168 LONG-TERM PSYCHOLOGICAL EFFECTS OF BURN UNIT ADMISSION AMONG PAEDIATRIC PATIENTS WITH MINOR BURNS
(Haddadin K.J., Kurdy K.A., Haddad A.I. - Jordan)
This is a study of the long-term psychological effects of burn unit admissions among paediatric patients with minor burns treated at the Burn Unit in the Farah Royal Jordanian Rehabilitation Centre/King Hussein Medical Centre. The psychological assessment was made by means of an interview and a questionnaire conducted on 98 children with a minimum follow-up period of 30 months post-burn, during visits to the Burn Rehabilitation Out-patients Clinic. The cohort of patients examined were children less than 12 years of age (average age on admission, 4.2 yr) admitted to hospital for the treatment of minor burns over the 3-year period 1 January 1993 to 31 December 1995. The patients were divided into two groups: 57 patients treated in the restricted Burn Unit, with parental separation, and a control group of 41 patients treated in the open Paediatric Ward, without parental separation. The effects on social integration, family and peer group acceptance, self-esteem, and behaviour were studied. Relevant factors such as place of treatment, age, sex, cause and site of burn, burn surface area, and hospital stay were analysed. There was no statistically significant difference between the Burn Unit and the control groups with respect to the Total Psychological Score for each patient. Patients with a hospital stay longer than 14 days had significantly lower Total and Individual Psychological Scores. There were more significant behavioural changes among patients treated in the restricted Burn Unit, as also among patients with a larger total burn surface area. Recommendations to minimize the long-term psychological effects of hospitalization include the reduction of overall hospital stay, the reduction of burn unit stay to the minimum necessary for critical care, and the reduction of the period of parental separation.
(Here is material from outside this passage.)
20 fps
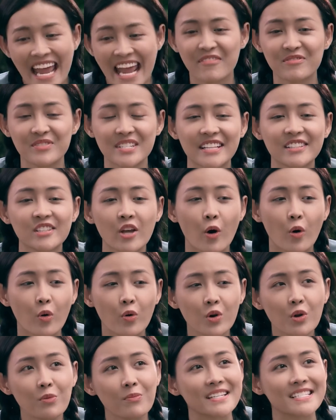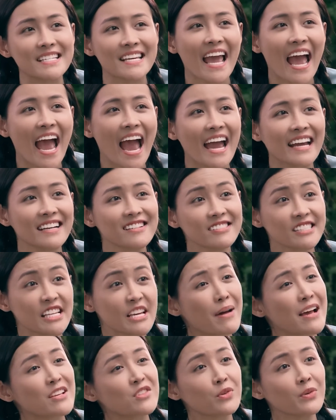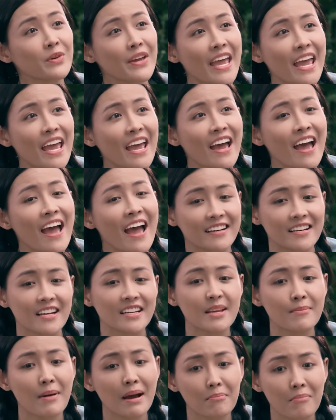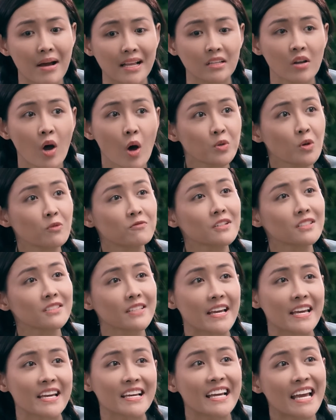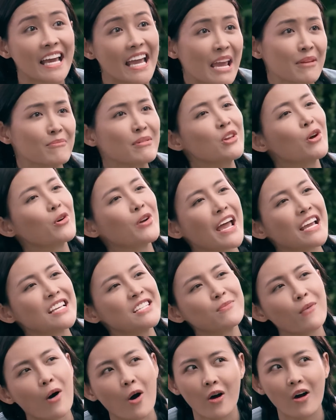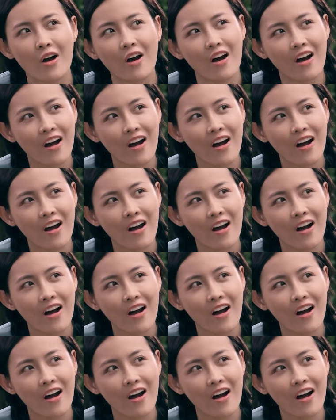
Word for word: em tranh thủ lúc mà chị hai đưa tí má xuống ghe để đi bắt mạch hút thuốc phước thiện em mới vô đây chứ bộ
174 POST-CIRCUMCISION KELOID - A CASE REPORT
(Usama Saad Eldin - Egypt)
Circumcision, performed for religious reasons at or after birth, is a relatively simple operation to perform with relatively few complications. However, any complication arising from this operation should be viewed with dismay. A very rare complication is a post-circumcision keloid, observed in 1994 in a boy from Aswan, Egypt. Circumcised one year before presenting, the boy had a huge mass obscuring the entire penis except the glans penis, extending proximally to the suprapubic region. Excision of the mass and histopathological studies proved it was a keloid. Reconstruction of the penis and suprapubic region was achieved with satisfactory results.